From the Guidelines
Cefazolin has a superior mortality profile compared to Vancomycin in treating Methicillin-Sensitive Staphylococcus aureus (MSSA) infections.
Key Points
- Studies have shown superior outcomes of beta-lactams, such as cefazolin, for MSSA bloodstream infections when compared with vancomycin 1.
- A high mortality rate among patients treated with vancomycin for pneumonia caused by MSSA has been described, with a mortality rate of approximately 47% 1.
- In contrast, patients with pneumonia caused by MSSA and receiving therapy with a beta-lactam, such as cefazolin, have a mortality rate of less than 5% 1.
- The preferable safety profile of cefazolin compared with vancomycin, and the availability of large-scale observational data supporting the efficacy of cefazolin, make it a comfortable choice for most patients with MSSA bacteremia 1.
Considerations
- The cefazolin inoculum effect (CzIE) has been raised as a concern, with some studies suggesting decreased efficacy of cefazolin in isolates with this effect 1.
- However, recent observational data suggest similar efficacy, or even a trend towards superiority of cefazolin over other antibiotics, such as anti-staphylococcal penicillins (ASPs) 1.
From the Research
Comparative Mortality Profile
The comparative mortality profile of Vancomycin versus Cefazolin in treating Methicillin-Sensitive Staphylococcus aureus (MSSA) infections is as follows:
- Studies have shown that Vancomycin may be inferior to β-lactams, such as Cefazolin, for the empiric treatment of MSSA bacteremia 2, 3, 4, 5.
- Adjusted mortality at 28 days was similar between the two groups in some studies (OR 0.85; 95% CI 0.27-2.67) 2, (OR: 1.14; 95% CI: 0.49-2.64) 3.
- However, other studies found that patients who received definitive therapy with a β-lactam, such as Cefazolin, had lower mortality compared to those who received Vancomycin (HR, 0.65; 95% CI, .52-.80) 4, (adjusted hazard ratio (HR): 0.21; 95% CI: 0.09,0.47) 5.

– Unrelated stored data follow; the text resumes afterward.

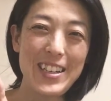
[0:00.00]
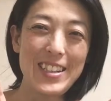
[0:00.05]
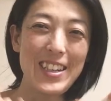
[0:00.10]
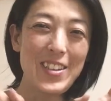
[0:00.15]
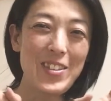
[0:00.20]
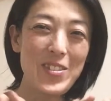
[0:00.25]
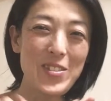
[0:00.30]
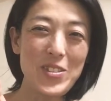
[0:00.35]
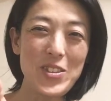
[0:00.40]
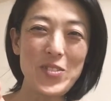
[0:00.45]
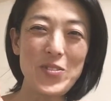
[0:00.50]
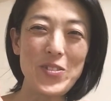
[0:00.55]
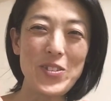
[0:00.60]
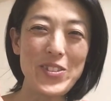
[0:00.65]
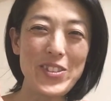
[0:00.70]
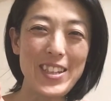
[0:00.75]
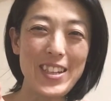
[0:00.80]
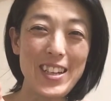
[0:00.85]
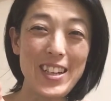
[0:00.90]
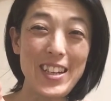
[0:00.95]
やろうと思っ
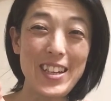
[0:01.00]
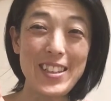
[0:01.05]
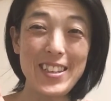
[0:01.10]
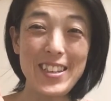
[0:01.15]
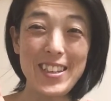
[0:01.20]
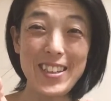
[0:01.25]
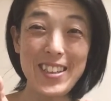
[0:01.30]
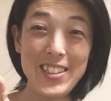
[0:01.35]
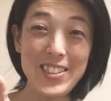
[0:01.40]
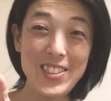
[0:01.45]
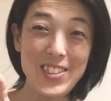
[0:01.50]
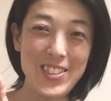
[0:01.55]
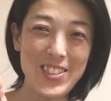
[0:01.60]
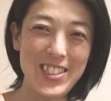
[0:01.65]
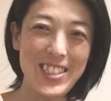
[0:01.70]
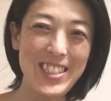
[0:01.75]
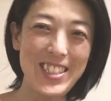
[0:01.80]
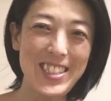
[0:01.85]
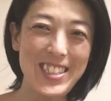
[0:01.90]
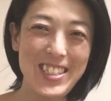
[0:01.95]
てから
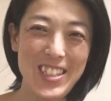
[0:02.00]
71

- The hazard of mortality decreased further for patients who received Cefazolin compared to Vancomycin (HR, 0.57; 95% CI, .46-.71) 4.
Key Findings
- Vancomycin monotherapy may be appropriate for the empiric treatment of MSSA bacteremia if definitive therapy with Cloxacillin or Cefazolin can be initiated within 3 days 3.
- Hemodialysis-dependent patients with MSSA bacteremia treated with Vancomycin are at a higher risk of experiencing treatment failure than those receiving Cefazolin 6.
- Patients who received empiric therapy with a β-lactam had similar mortality compared to those who received Vancomycin, but patients who received definitive therapy with a β-lactam had lower mortality 4.
Study Results
- A retrospective cohort study of 669 patients found that empiric β-lactams was associated with earlier clearance of bacteremia by a median of 1 day compared to Vancomycin 2.
- A retrospective cohort study of 814 patients found that no differences in secondary outcomes were observed between the two groups 3.
- A prospective study of 123 hemodialysis-dependent patients found that treatment failure was more common among patients receiving Vancomycin (31.2% vs. 13%; P=.02) 6.
- A retrospective cohort study of patients admitted to 122 hospitals found that patients who received definitive therapy with a β-lactam had 35% lower mortality compared to patients who received Vancomycin 4.
- A retrospective cohort study of 267 patients found that those receiving Nafcillin or Cefazolin had 79% lower mortality hazards compared to those who received Vancomycin alone (adjusted hazard ratio (HR): 0.21; 95% CI: 0.09,0.47) 5.